> _EXERCISE DETAILS_: Give again, word for word, each line below starting at the one that contains "[00:00:04.12]" and ending at the one that contains "[00:00:04.92]".

> _DATA RECORDS_:
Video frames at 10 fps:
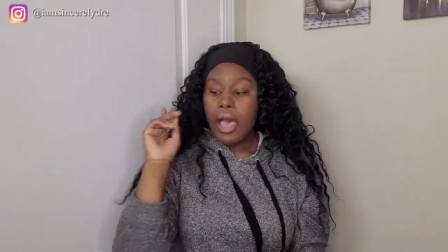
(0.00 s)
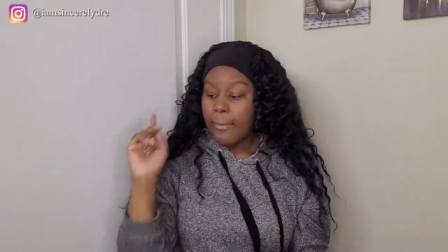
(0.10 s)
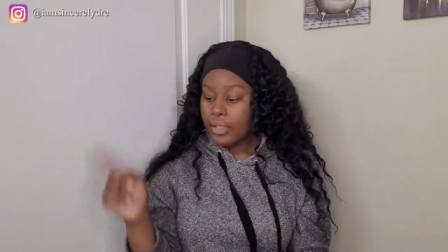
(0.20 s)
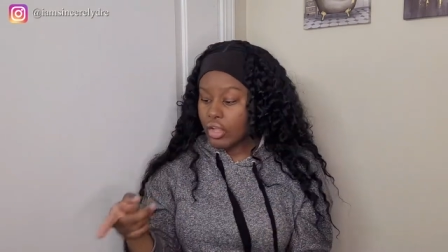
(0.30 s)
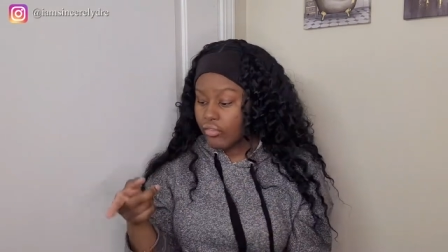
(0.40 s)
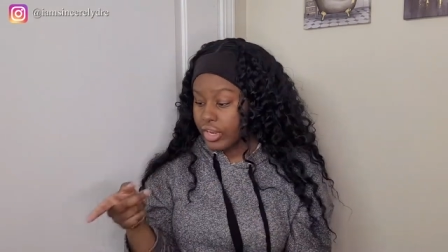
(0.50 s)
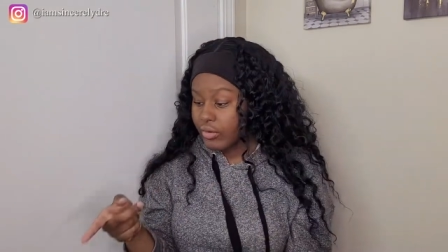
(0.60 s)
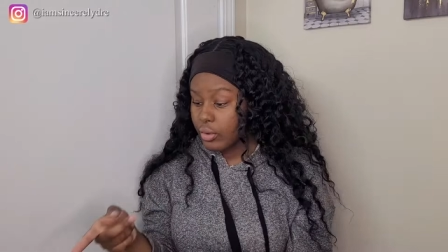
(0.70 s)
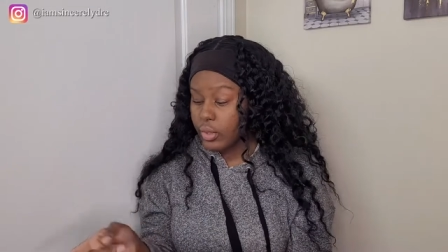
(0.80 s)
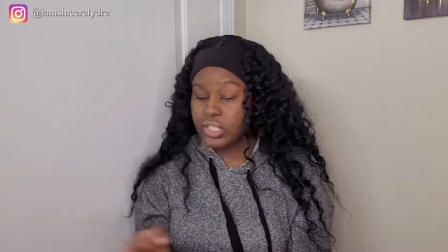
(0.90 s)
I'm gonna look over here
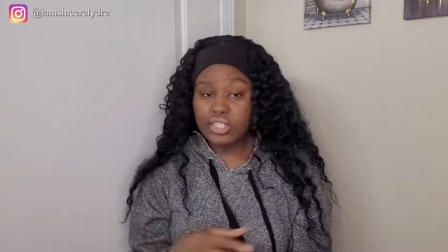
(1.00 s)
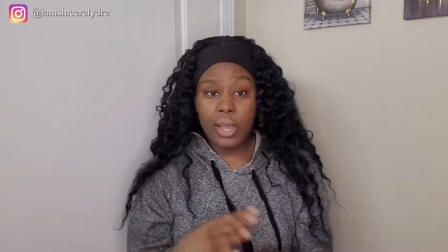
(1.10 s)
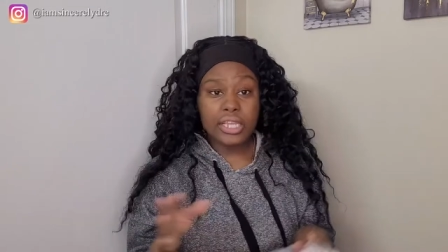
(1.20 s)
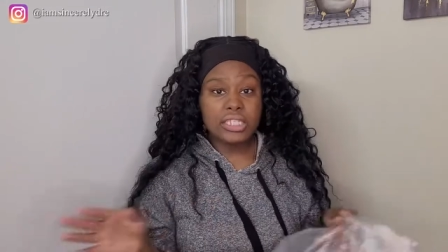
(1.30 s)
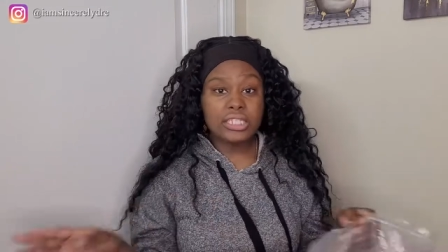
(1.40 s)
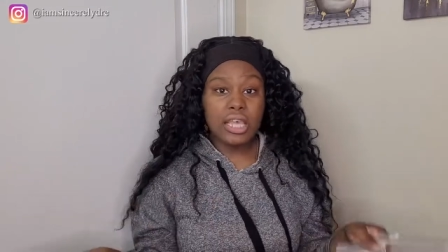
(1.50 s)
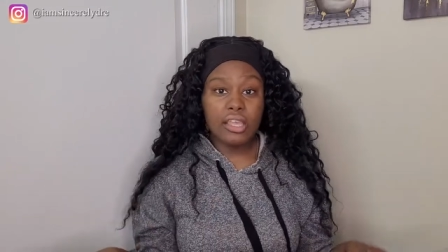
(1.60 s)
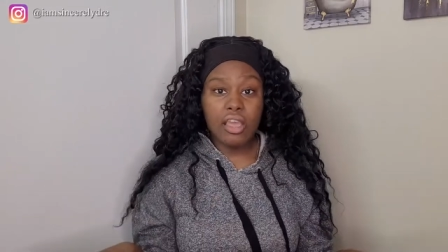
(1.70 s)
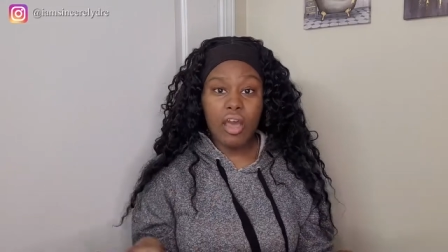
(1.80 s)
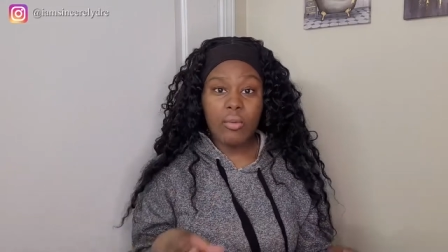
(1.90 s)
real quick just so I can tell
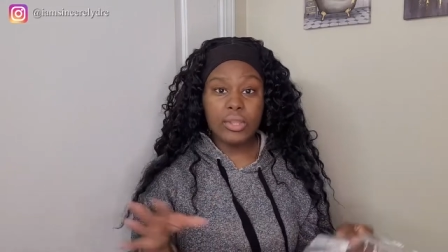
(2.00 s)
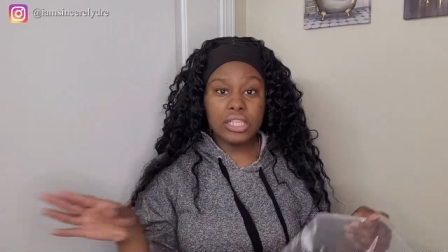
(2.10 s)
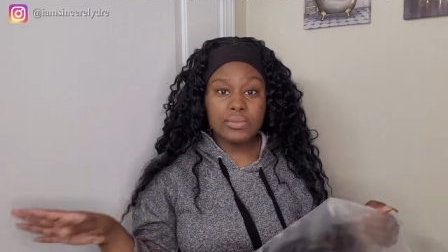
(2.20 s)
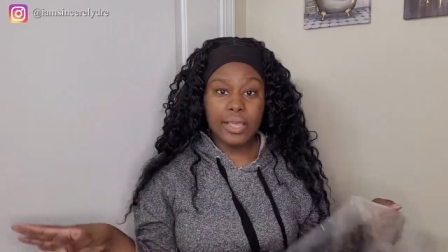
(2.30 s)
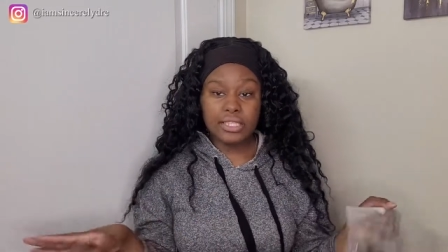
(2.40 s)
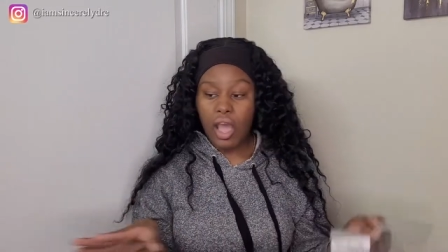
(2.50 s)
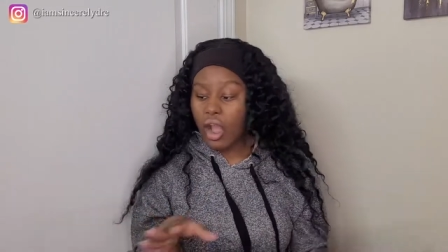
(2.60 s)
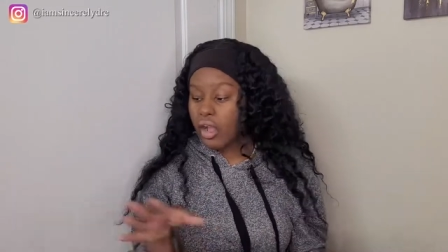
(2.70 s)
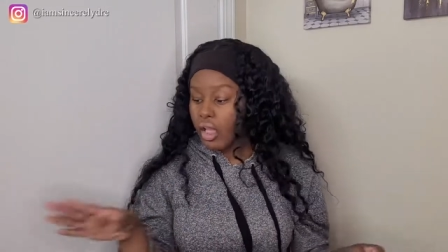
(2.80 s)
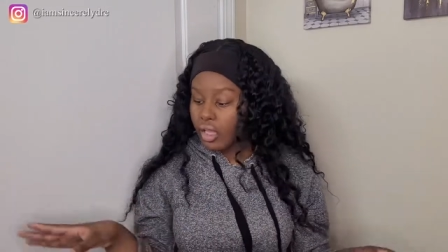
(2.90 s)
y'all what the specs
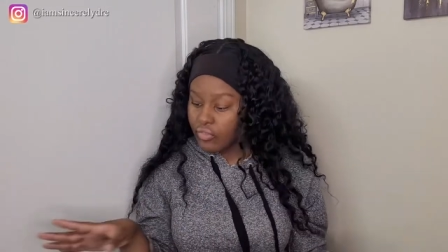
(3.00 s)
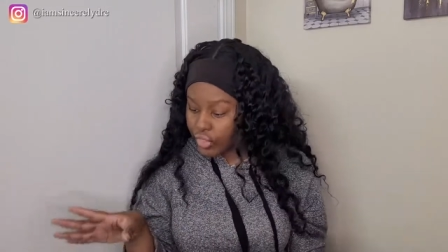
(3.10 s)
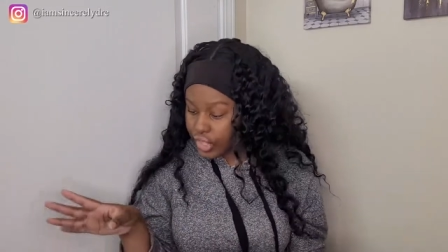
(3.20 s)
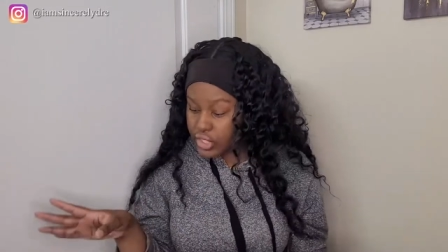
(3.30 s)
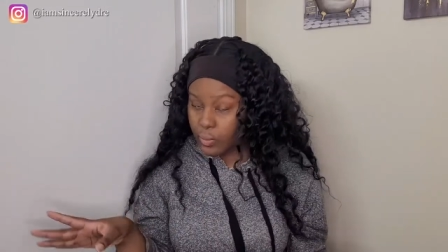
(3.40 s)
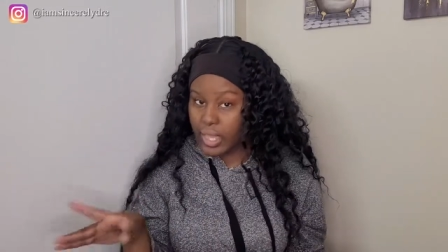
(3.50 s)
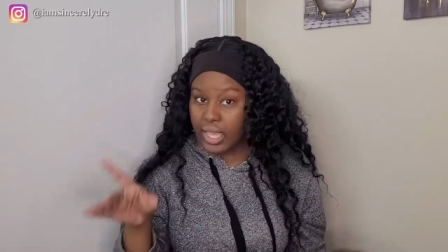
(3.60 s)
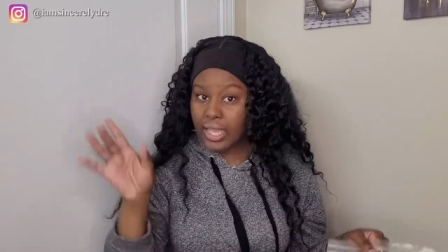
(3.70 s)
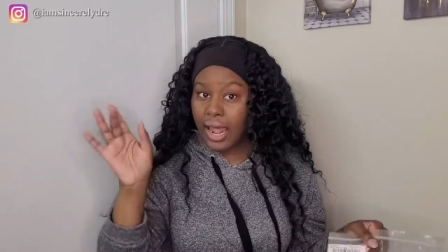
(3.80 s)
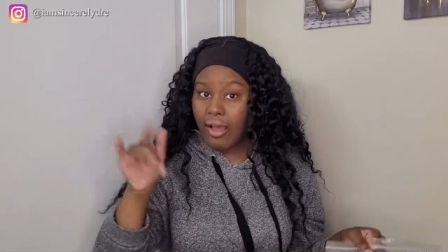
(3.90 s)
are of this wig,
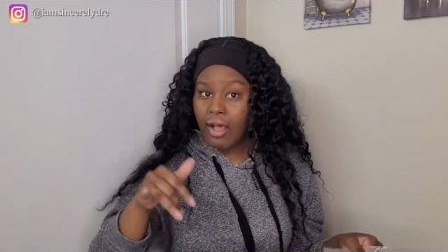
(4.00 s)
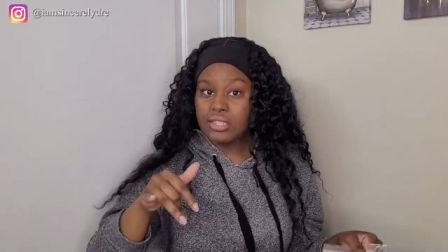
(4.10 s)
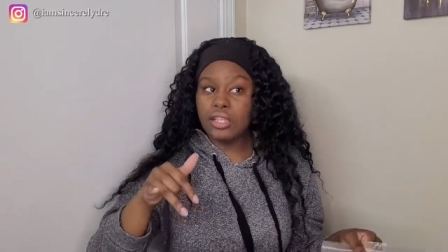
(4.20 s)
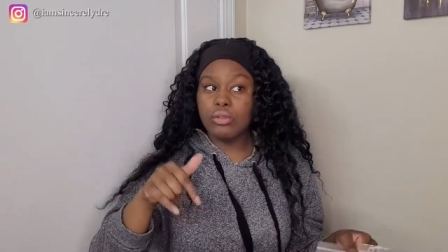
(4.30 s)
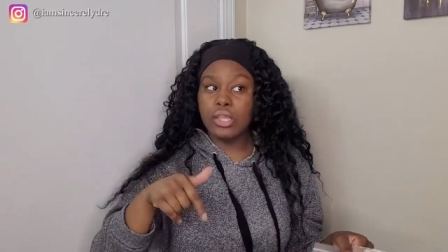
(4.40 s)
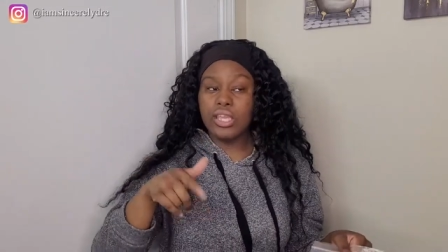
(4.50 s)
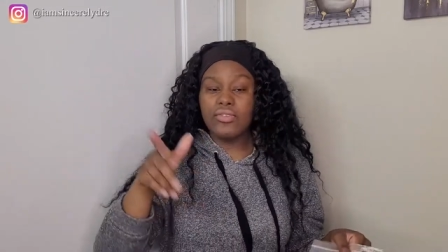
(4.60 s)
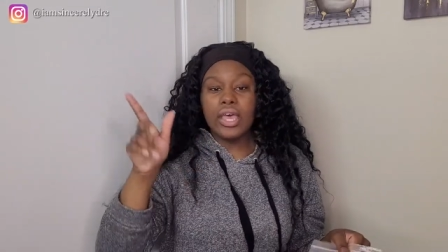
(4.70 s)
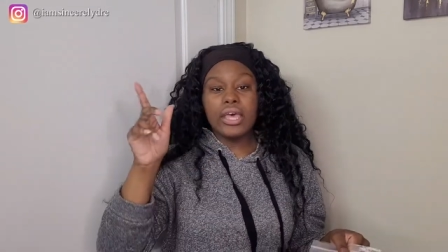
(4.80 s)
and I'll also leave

* * *

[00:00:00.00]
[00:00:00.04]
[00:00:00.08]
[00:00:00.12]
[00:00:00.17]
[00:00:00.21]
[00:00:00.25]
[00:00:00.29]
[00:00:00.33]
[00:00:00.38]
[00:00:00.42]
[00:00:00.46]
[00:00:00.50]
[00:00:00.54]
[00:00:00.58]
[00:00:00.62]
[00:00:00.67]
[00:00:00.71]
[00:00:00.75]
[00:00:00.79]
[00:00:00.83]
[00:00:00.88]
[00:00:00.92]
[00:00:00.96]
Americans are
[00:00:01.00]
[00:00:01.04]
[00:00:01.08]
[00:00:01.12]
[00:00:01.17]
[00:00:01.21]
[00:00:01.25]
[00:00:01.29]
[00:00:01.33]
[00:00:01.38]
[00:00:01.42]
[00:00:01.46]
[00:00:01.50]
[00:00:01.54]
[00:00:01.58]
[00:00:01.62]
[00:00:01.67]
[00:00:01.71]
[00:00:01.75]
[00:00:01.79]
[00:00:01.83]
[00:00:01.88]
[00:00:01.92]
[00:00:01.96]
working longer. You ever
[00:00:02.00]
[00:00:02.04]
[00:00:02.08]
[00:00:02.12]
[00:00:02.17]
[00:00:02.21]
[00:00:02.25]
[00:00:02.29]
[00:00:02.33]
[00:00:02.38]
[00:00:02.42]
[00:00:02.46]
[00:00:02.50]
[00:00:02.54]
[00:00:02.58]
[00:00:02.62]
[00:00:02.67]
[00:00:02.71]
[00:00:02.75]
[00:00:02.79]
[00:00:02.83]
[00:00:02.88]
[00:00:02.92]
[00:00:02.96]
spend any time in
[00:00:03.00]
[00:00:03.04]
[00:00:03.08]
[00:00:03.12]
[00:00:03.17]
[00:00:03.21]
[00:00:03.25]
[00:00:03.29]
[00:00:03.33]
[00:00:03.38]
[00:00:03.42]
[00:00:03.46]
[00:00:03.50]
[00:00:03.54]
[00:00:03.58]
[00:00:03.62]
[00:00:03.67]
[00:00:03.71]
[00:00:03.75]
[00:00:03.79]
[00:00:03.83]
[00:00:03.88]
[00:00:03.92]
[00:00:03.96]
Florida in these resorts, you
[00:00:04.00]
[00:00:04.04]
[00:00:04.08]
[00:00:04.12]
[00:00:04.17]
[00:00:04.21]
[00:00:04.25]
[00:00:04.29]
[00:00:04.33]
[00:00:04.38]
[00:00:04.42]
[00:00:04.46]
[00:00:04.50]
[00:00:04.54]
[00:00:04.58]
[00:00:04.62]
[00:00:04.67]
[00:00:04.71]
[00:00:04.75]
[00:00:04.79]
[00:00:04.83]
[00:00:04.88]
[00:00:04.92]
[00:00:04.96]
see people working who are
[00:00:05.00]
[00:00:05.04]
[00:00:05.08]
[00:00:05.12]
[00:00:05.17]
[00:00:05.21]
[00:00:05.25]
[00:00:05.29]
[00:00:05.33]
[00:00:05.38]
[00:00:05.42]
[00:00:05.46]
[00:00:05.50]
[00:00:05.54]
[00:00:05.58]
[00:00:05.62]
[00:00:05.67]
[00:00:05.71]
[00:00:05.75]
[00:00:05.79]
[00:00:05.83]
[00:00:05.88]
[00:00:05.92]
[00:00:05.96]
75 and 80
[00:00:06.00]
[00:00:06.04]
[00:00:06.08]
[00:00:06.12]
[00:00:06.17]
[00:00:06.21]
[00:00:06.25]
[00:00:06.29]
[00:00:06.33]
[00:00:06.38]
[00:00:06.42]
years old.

---

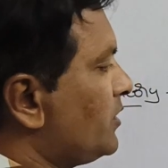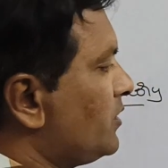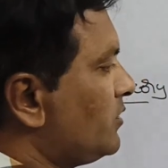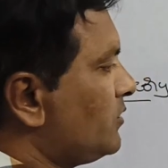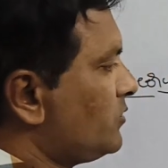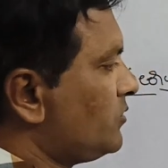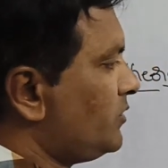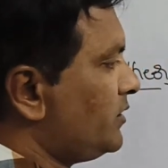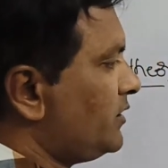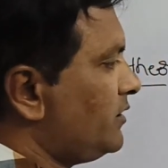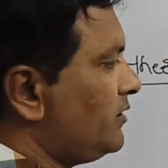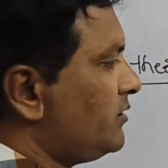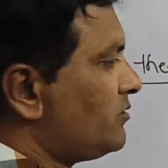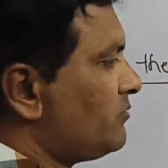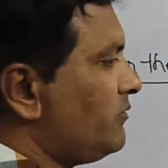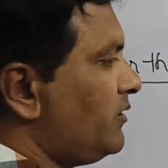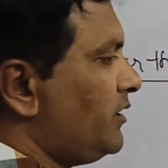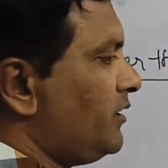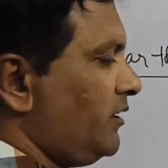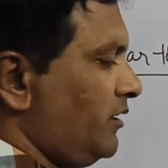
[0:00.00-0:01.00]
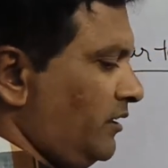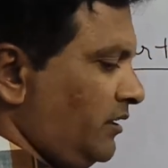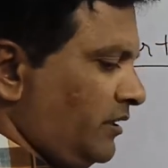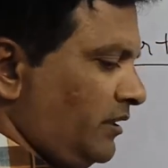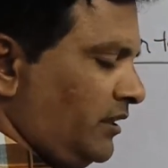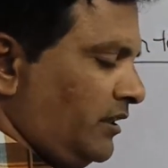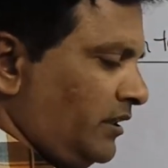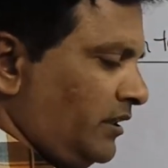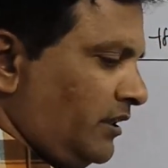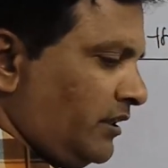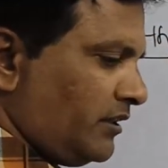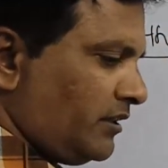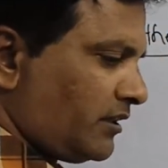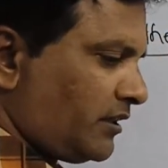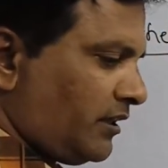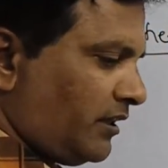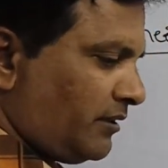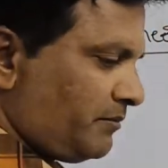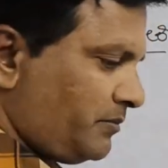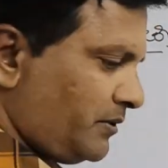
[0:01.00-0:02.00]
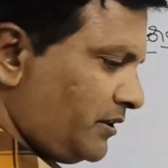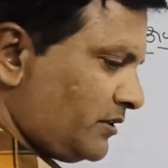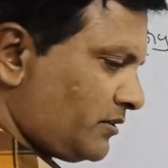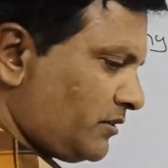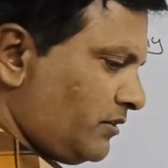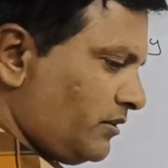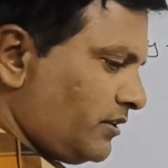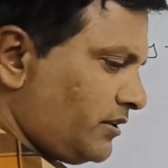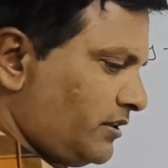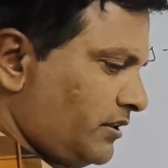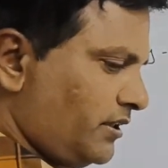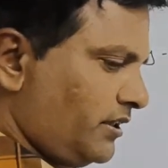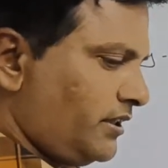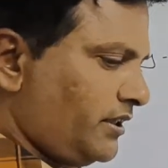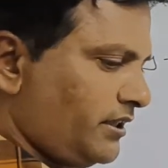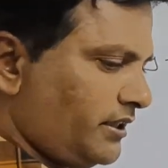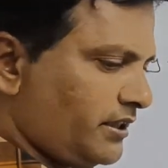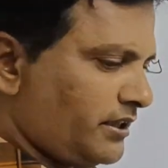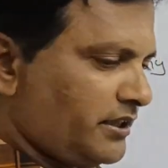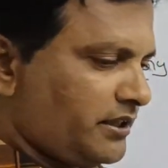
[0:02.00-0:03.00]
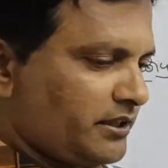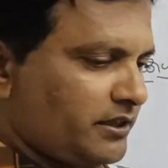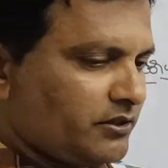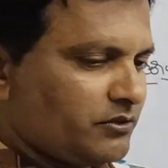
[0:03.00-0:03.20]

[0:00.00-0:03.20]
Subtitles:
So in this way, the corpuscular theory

> _PROBLEM SOLUTION_:
[00:00:04.12]
[00:00:04.17]
[00:00:04.21]
[00:00:04.25]
[00:00:04.29]
[00:00:04.33]
[00:00:04.38]
[00:00:04.42]
[00:00:04.46]
[00:00:04.50]
[00:00:04.54]
[00:00:04.58]
[00:00:04.62]
[00:00:04.67]
[00:00:04.71]
[00:00:04.75]
[00:00:04.79]
[00:00:04.83]
[00:00:04.88]
[00:00:04.92]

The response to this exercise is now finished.